Vamos al grano.

Latin Fest Benidorm ha cerrado su primera edición en SkyFest con una cifra que explica bastante bien por qué la ciudad quiere jugar fuerte en el circuito de grandes eventos: cerca de 18.000 asistentes repartidos en dos jornadas y un recinto nuevo puesto a prueba con música urbana, producción de gran formato y público llegado de distintos puntos de España.

La lectura va más allá del dato. Benidorm no necesitaba demostrar que sabe atraer visitantes, pero sí que podía sumar un espacio festivalero propio a su calendario de verano. En ese sentido, Latin Fest ha funcionado como una primera foto muy útil: público, escenario, servicios, impacto turístico y una marca musical que ya trabaja en volver.
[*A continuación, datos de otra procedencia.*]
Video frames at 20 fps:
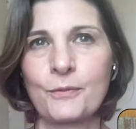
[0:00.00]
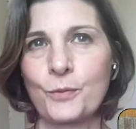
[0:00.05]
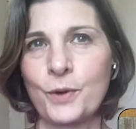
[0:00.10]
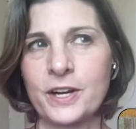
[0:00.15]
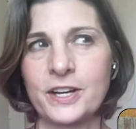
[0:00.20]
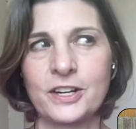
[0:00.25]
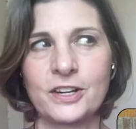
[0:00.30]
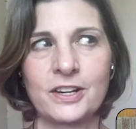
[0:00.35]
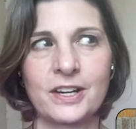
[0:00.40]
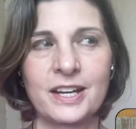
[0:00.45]

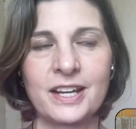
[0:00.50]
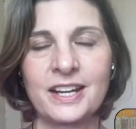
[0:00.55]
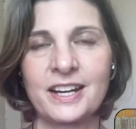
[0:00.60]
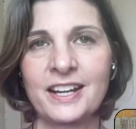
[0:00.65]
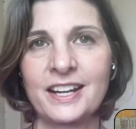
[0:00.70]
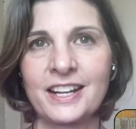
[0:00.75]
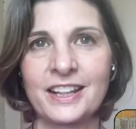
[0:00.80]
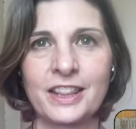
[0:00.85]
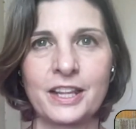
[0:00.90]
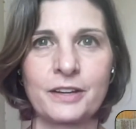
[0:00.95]
when you're in
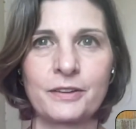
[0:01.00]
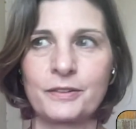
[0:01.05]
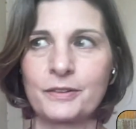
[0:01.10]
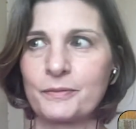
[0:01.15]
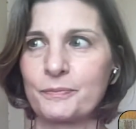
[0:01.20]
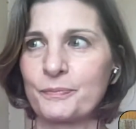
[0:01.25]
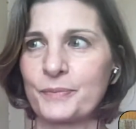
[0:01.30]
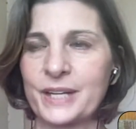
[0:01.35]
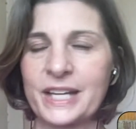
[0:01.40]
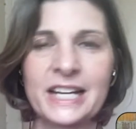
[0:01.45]
it at the
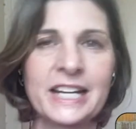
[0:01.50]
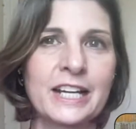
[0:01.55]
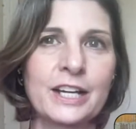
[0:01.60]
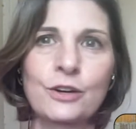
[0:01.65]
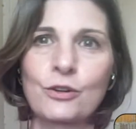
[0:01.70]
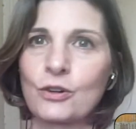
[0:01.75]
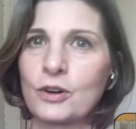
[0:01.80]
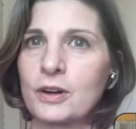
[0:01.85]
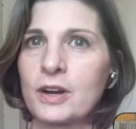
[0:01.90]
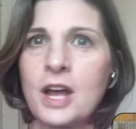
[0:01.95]
beginning
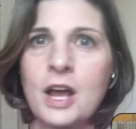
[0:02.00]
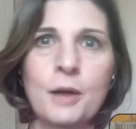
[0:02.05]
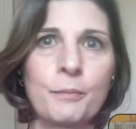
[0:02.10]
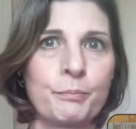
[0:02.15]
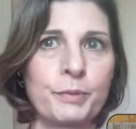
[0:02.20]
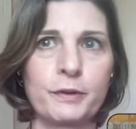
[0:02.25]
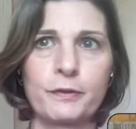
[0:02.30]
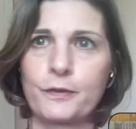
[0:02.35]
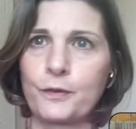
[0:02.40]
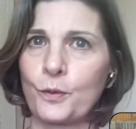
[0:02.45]
or
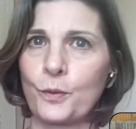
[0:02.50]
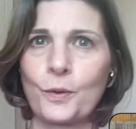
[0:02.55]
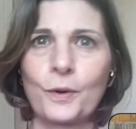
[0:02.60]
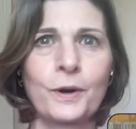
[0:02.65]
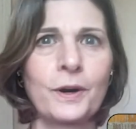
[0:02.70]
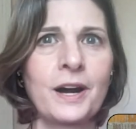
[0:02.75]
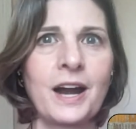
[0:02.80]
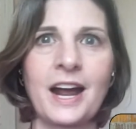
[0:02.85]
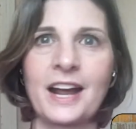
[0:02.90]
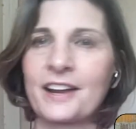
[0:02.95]

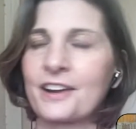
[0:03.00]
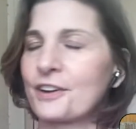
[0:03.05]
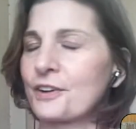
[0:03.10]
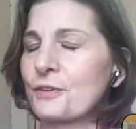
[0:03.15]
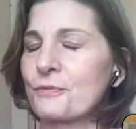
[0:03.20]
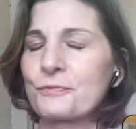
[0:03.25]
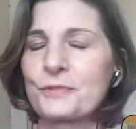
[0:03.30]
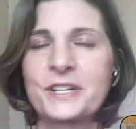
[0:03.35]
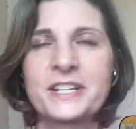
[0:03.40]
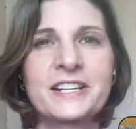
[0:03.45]
before. I
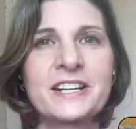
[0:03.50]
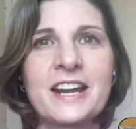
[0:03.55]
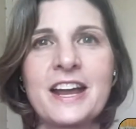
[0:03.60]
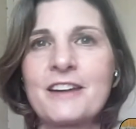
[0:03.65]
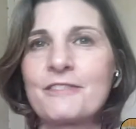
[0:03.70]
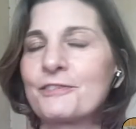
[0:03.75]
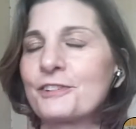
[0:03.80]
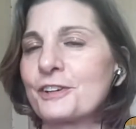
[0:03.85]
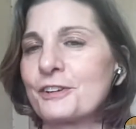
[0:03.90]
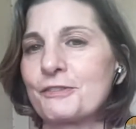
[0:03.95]
would
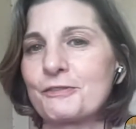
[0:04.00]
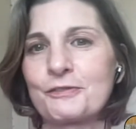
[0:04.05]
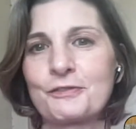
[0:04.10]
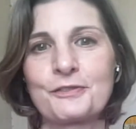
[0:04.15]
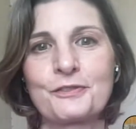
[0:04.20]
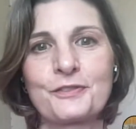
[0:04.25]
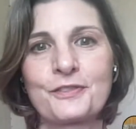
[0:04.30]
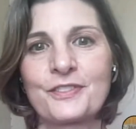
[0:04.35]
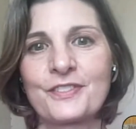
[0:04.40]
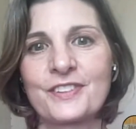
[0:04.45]
never have
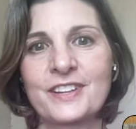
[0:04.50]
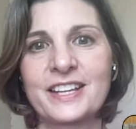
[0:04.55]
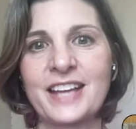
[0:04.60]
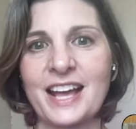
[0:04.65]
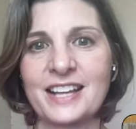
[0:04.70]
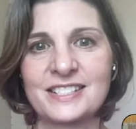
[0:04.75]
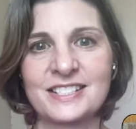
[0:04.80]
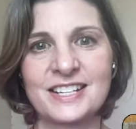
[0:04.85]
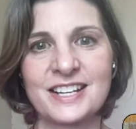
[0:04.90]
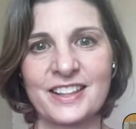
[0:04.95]

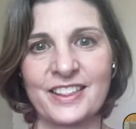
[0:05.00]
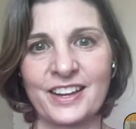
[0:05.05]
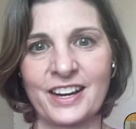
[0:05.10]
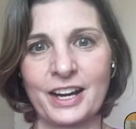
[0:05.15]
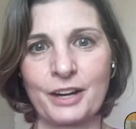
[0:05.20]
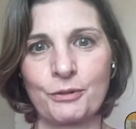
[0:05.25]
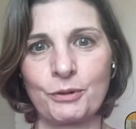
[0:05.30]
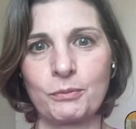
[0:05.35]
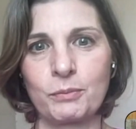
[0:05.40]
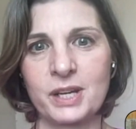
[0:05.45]
guessed that
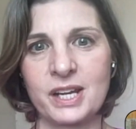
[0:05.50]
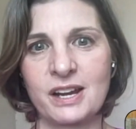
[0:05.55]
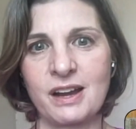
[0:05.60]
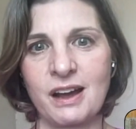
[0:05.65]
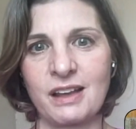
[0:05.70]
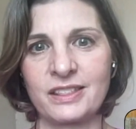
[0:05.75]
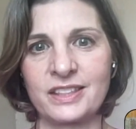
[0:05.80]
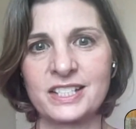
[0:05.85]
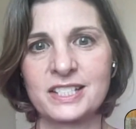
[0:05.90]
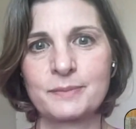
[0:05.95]
I would be
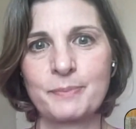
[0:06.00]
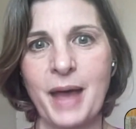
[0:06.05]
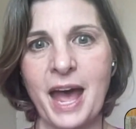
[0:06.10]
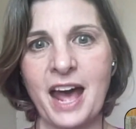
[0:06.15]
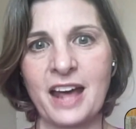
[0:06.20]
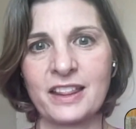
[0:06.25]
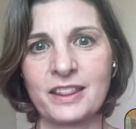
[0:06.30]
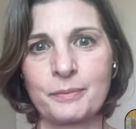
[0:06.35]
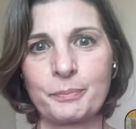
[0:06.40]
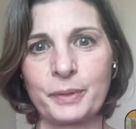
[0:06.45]
on this
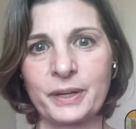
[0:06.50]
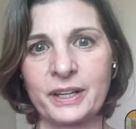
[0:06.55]
path,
Un balance de 18.000 personas en dos jornadas

La asistencia se movió alrededor de las 9.000 personas por día, una cifra relevante para un primer festival en este recinto. La propuesta combinaba música latina y urbana con nombres como Mora, Omar Courtz, Beéle, Saiko, Kapo, De La Rose y Kris R, en una programación pensada para un público joven y muy de verano.

Ese perfil encaja bien con Benidorm: ciudad de alojamiento, playa, ocio nocturno y escapada de fin de semana. Cuando un festival urbano aterriza en un destino así, la pregunta no es solo cuánta gente entra al recinto, sino si la experiencia completa funciona antes y después del concierto.
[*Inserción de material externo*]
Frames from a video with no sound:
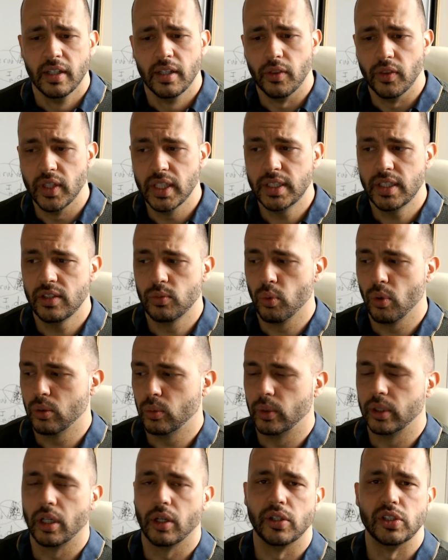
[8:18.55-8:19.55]
this is what
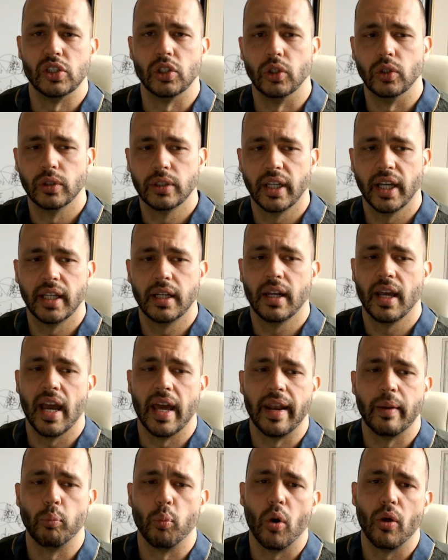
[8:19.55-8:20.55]
we're going to look at,
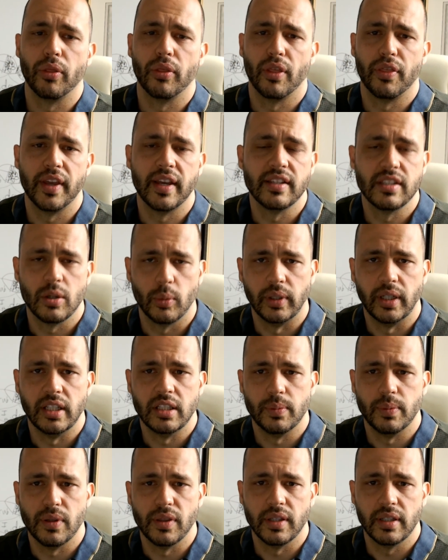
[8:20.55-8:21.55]
and what the things that we need to
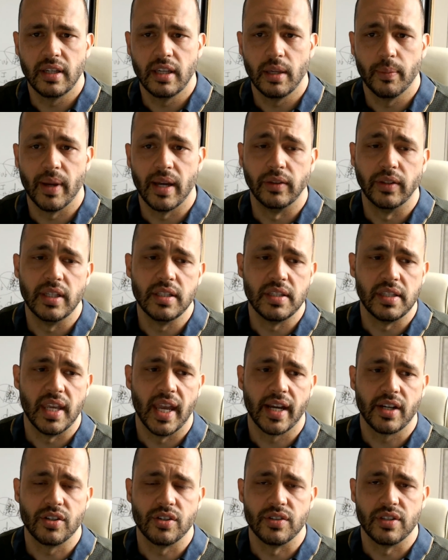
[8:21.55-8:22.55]
be thinking about, and these are the
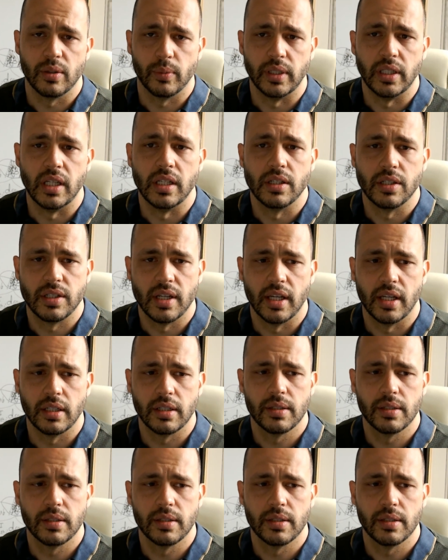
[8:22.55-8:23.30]
actions that we need to take.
Ambiente de público durante Latin Fest Benidorm 2026 en SkyFest
Ambiente de público en Latin Fest Benidorm 2026. Foto: Ayuntamiento de Benidorm.

SkyFest y la prueba del recinto en Guillermo Amor

Latin Fest se celebró en el espacio de ocio habilitado en los campos de fútbol Hermanos Martínez Munuera, dentro de la Ciudad Deportiva Guillermo Amor. Es una ubicación con potencial, pero también con obligaciones: accesos claros, evacuación ordenada, baños suficientes, barras ágiles, zonas de descanso y una comunicación sencilla para quien llega desde fuera.
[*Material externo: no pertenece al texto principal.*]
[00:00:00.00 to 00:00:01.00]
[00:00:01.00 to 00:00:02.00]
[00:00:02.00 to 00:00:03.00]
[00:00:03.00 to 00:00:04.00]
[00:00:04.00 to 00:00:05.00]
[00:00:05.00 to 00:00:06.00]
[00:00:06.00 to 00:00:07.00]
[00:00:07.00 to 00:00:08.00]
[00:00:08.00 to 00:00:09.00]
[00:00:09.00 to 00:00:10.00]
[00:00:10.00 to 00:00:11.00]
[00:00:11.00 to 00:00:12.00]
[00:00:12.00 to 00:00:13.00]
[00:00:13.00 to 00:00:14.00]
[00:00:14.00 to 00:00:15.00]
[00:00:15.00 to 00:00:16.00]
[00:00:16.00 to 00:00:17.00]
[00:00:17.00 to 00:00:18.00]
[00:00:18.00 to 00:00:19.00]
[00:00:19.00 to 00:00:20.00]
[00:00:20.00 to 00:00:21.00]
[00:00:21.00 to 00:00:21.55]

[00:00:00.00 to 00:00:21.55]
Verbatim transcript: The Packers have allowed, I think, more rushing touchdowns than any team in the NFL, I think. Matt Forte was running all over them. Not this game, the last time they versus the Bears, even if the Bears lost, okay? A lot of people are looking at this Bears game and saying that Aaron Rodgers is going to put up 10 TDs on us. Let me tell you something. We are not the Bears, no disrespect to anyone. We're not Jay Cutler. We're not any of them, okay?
El buen balance no debería leerse como punto final, sino como punto de partida. Un recinto se consolida cuando el público no solo recuerda el concierto, sino que siente que llegar, moverse, consumir y salir no fue una pequeña batalla. Ahí está el margen de crecimiento de SkyFest si quiere convertirse en sede habitual para festivales de verano.

Impacto para Benidorm: música, empleo y turismo

El festival también deja una lectura económica. La organización ha situado el impacto laboral en torno a 400 puestos directos e indirectos, vinculados a producción, montaje, seguridad, limpieza, restauración, logística, transporte y empresas proveedoras.

Ese dato importa porque los festivales ya no se miden solo por cartel. Para una ciudad turística, una cita así mueve hoteles, apartamentos, restaurantes, comercios y servicios durante todo el fin de semana. Benidorm, además, tiene una ventaja evidente: no parte de cero como destino. Lo que busca ahora es que la música sea una razón más para viajar, no solo un complemento al sol y la playa.

Latin Fest volverá en 2027

Tras el resultado de esta primera edición, Latin Fest ya mira a 2027. La organización ha comunicado su intención de regresar a Benidorm con una nueva edición, todavía pendiente de fechas oficiales, primeras entradas y confirmaciones de artistas.

La clave estará en cómo crece. Si el festival sube producción, mejora servicios y mantiene un cartel reconocible, SkyFest puede ganar una cita propia dentro del calendario urbano del Mediterráneo. Benidorm tiene marca; ahora necesita continuidad, cuidado operativo y una programación que no se limite a llenar una noche, sino que construya hábito.